Já o geneticista Loren Rieseberg explicou a raridade: “É como se humanos produzissem um híbrido viável com chimpanzés.”

Análise genética comprova a origem do dogxim
Para confirmar a hibridização, os geneticistas Thales Renato Ochotorena de Freitas e Rafael Kretschmer examinaram o DNA e o número de cromossomos do animal. Cães domésticos têm 78 cromossomos e raposas-dos-pampas, 74. O Dogxim apresentou 76, número intermediário que indicava a mistura genética. O DNA mitocondrial revelou que a mãe era raposa-dos-pampas, enquanto o DNA nuclear mostrou uma combinação das duas espécies.
Kretschmer afirmou: “Essa foi a primeira evidência concreta de hibridização entre essas duas espécies.” Durante seis meses de análises, Dogxim recuperou-se dos ferimentos e foi transferida para o Mantenedouro São Braz, reserva estadual para reabilitação de animais silvestres.
Como ocorreram o cruzamento e o surgimento do dogxim?
Os pesquisadores associam o surgimento do Dogxim às mudanças ambientais nas planícies do sul do Brasil. O avanço do agronegócio, a expansão urbana e o desmatamento reduziram o habitat natural das raposas-dos-pampas, aproximando-as de cães domésticos e, assim, criando raras chances de cruzamento.
A bióloga Bruna Szynwelski, coautora do estudo, destaca que o abandono de cães em áreas rurais é um problema grave:
“Mesmo sendo crime, ainda é comum no Brasil. Muitos cães domésticos e de caça são deixados em áreas rurais, onde passam a circular livremente e interagir com animais silvestres.”

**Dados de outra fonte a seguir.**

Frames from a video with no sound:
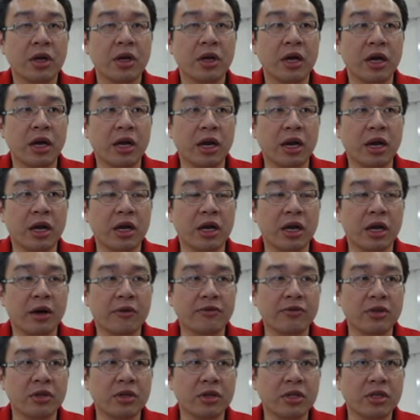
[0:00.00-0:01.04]
And
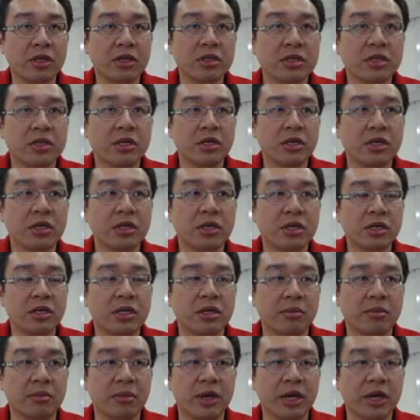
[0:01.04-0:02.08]
after this, the
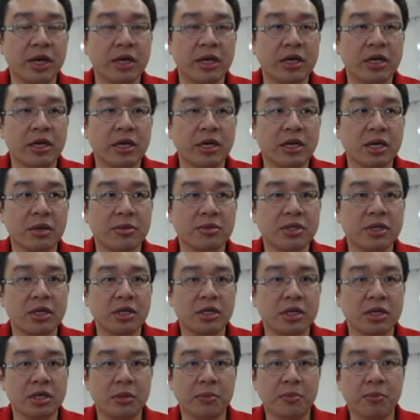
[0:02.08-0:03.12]
black capture the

Essas interações, embora incomuns, podem resultar em híbridos, especialmente quando há escassez de parceiros da mesma espécie.

Um aviso sobre as mudanças ambientais
A descoberta do Dogxim é fascinante, mas também traz um alerta importante. Ela evidencia o impacto da ação humana nos ecossistemas e como as mudanças climáticas alteram o comportamento e reprodução dos animais.
Rieseberg comenta: “Estamos vendo espécies forçadas a se adaptar a ambientes em constante transformação. A hibridização, que antes era rara, pode se tornar mais comum como resposta evolutiva.”
Mesmo assim, os cientistas acreditam que híbridos como Dogxim continuarão raros. Kays ressalta que as diferenças genéticas profundas tornam improvável a ocorrência de muitos cruzamentos, pois “é mais provável que certos genes simplesmente não funcionem juntos.”
O destino do dogxim
Dogxim passou boa parte de sua recuperação saudável, mas infelizmente morreu em 2023 antes da conclusão do estudo. A causa da morte não foi divulgada. Os pesquisadores só souberam do falecimento meses depois, ao solicitarem mais imagens para a publicação científica.
Kretschmer conclui: “Ela era única, mas também um lembrete de que nossas ações no meio ambiente estão criando novas formas de vida, algumas que talvez não estivéssemos preparados para ver.”